**WORK ITEM**
Each line in the data must be reproduced as written, except for any picture.

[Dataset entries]
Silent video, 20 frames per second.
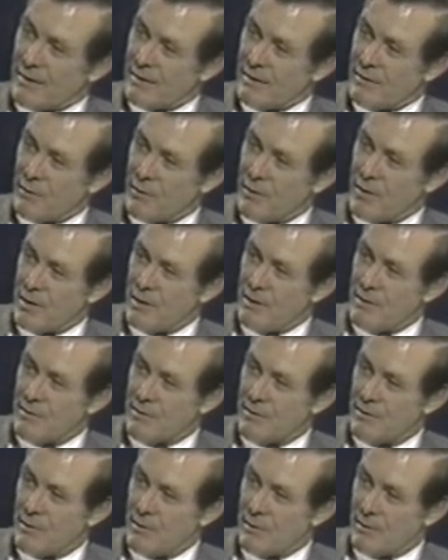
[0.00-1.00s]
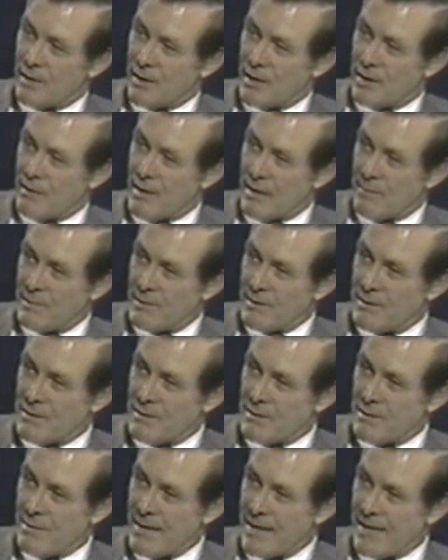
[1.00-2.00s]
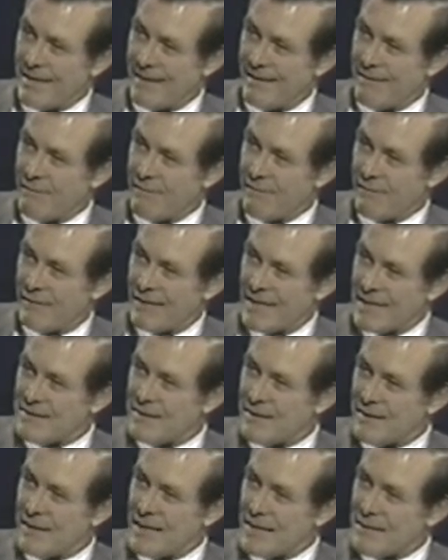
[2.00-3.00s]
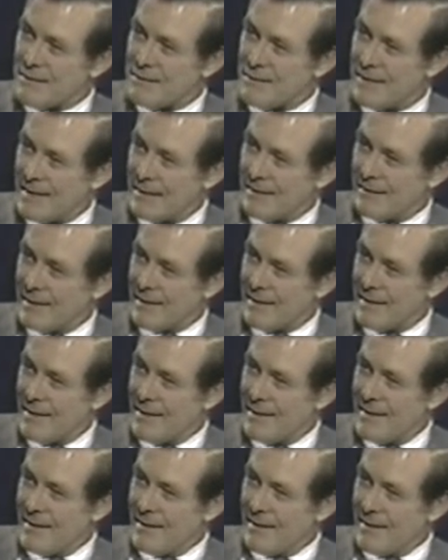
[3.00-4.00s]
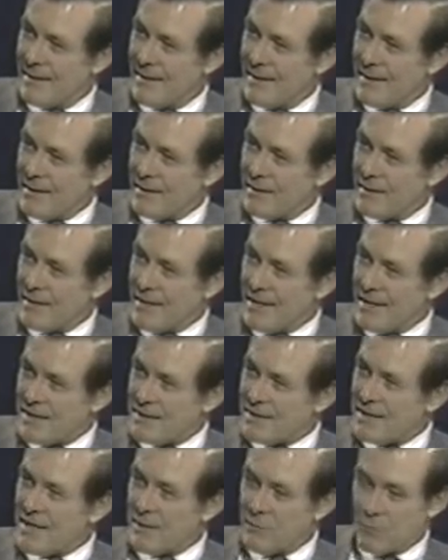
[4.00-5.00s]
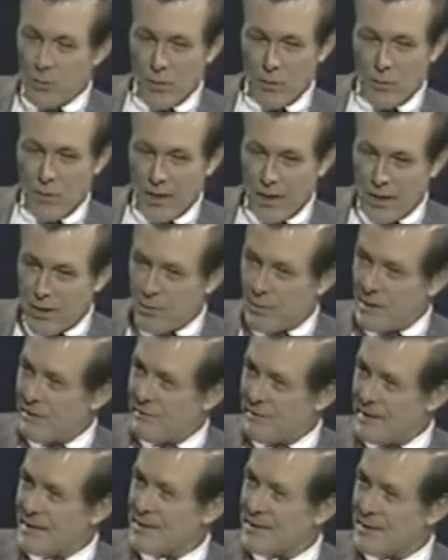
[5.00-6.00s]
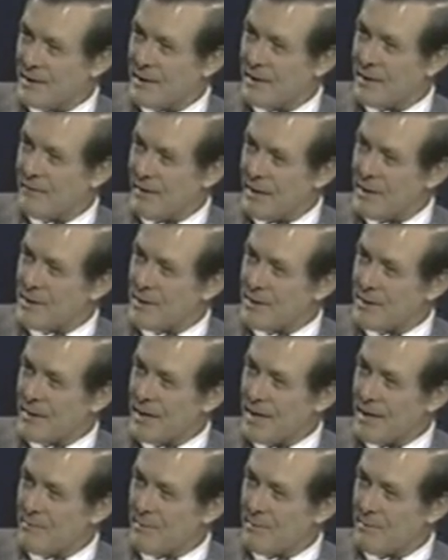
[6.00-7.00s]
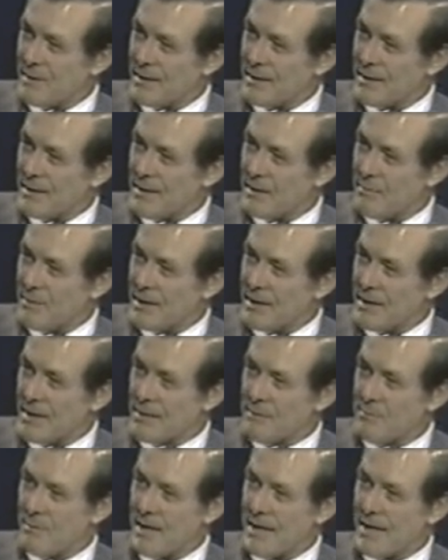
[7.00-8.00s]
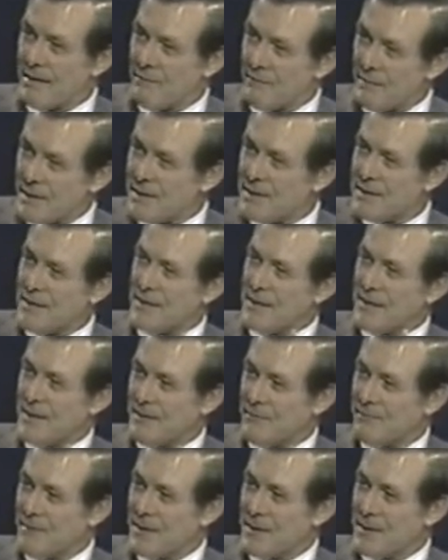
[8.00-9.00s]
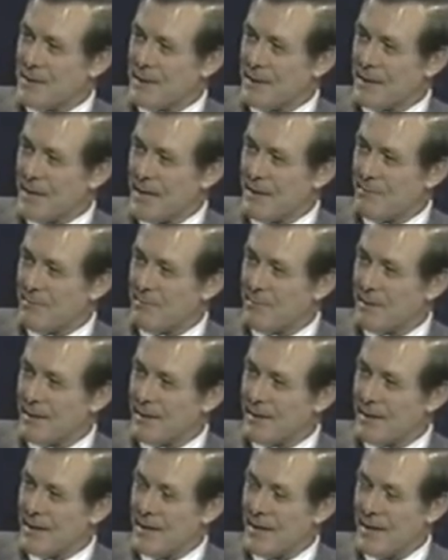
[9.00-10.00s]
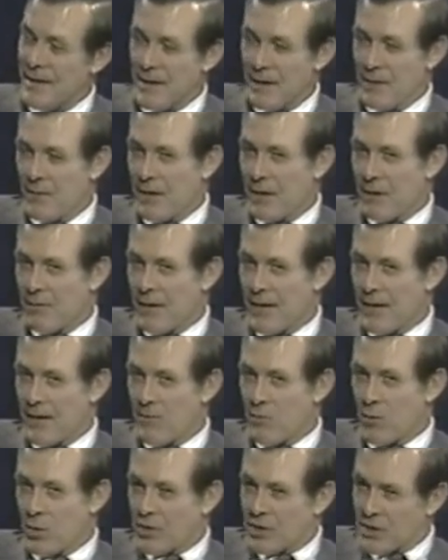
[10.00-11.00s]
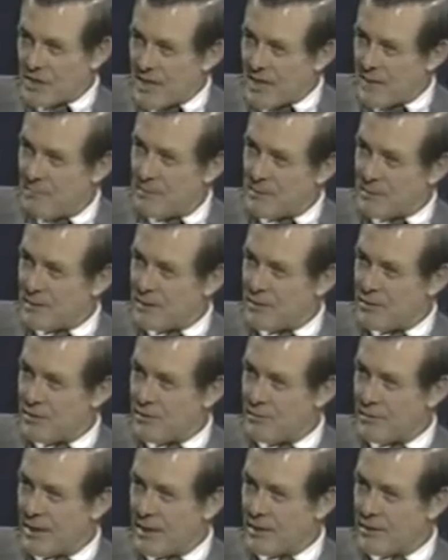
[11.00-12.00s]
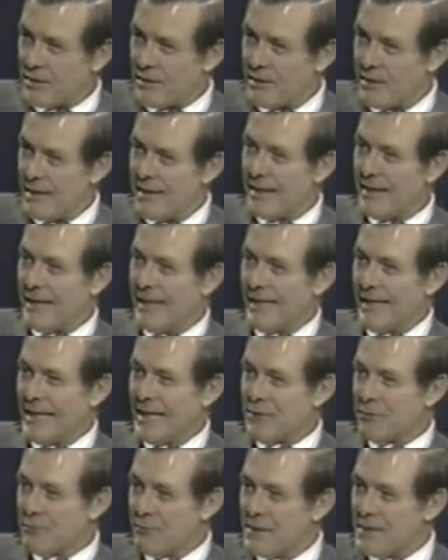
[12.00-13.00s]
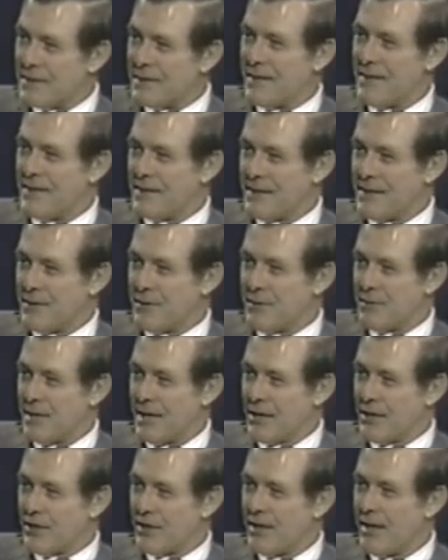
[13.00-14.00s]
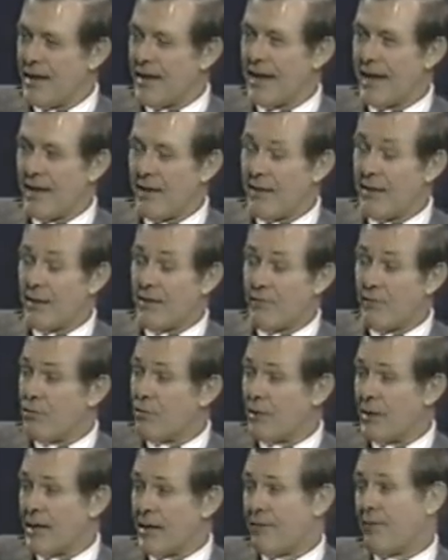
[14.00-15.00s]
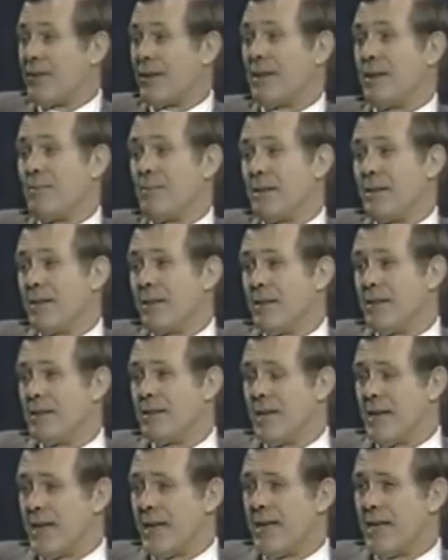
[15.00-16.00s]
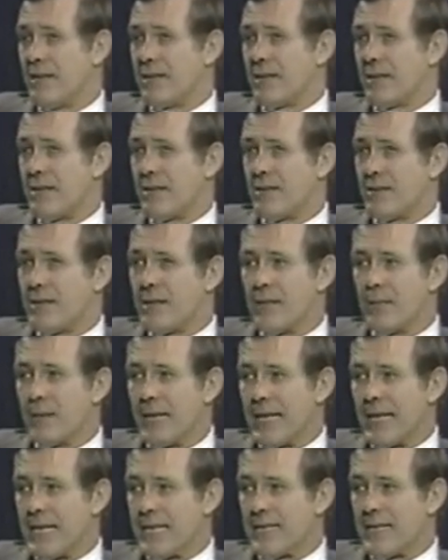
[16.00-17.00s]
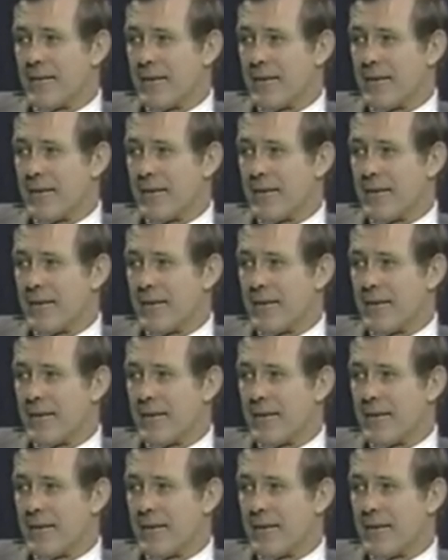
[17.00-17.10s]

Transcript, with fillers: for the use of nuclear weapons to make it less and less likely to the extent we're willing to invest in conventional capability, because by investing in conventional capability, we create a more stable situation, a less risky situation, and therefore an environment that is, is considerably less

**EXERCISE RESULT**
Silent video, 20 frames per second.
[0.00-1.00s]
[1.00-2.00s]
[2.00-3.00s]
[3.00-4.00s]
[4.00-5.00s]
[5.00-6.00s]
[6.00-7.00s]
[7.00-8.00s]
[8.00-9.00s]
[9.00-10.00s]
[10.00-11.00s]
[11.00-12.00s]
[12.00-13.00s]
[13.00-14.00s]
[14.00-15.00s]
[15.00-16.00s]
[16.00-17.00s]
[17.00-17.10s]

Transcript, with fillers: for the use of nuclear weapons to make it less and less likely to the extent we're willing to invest in conventional capability, because by investing in conventional capability, we create a more stable situation, a less risky situation, and therefore an environment that is, is considerably less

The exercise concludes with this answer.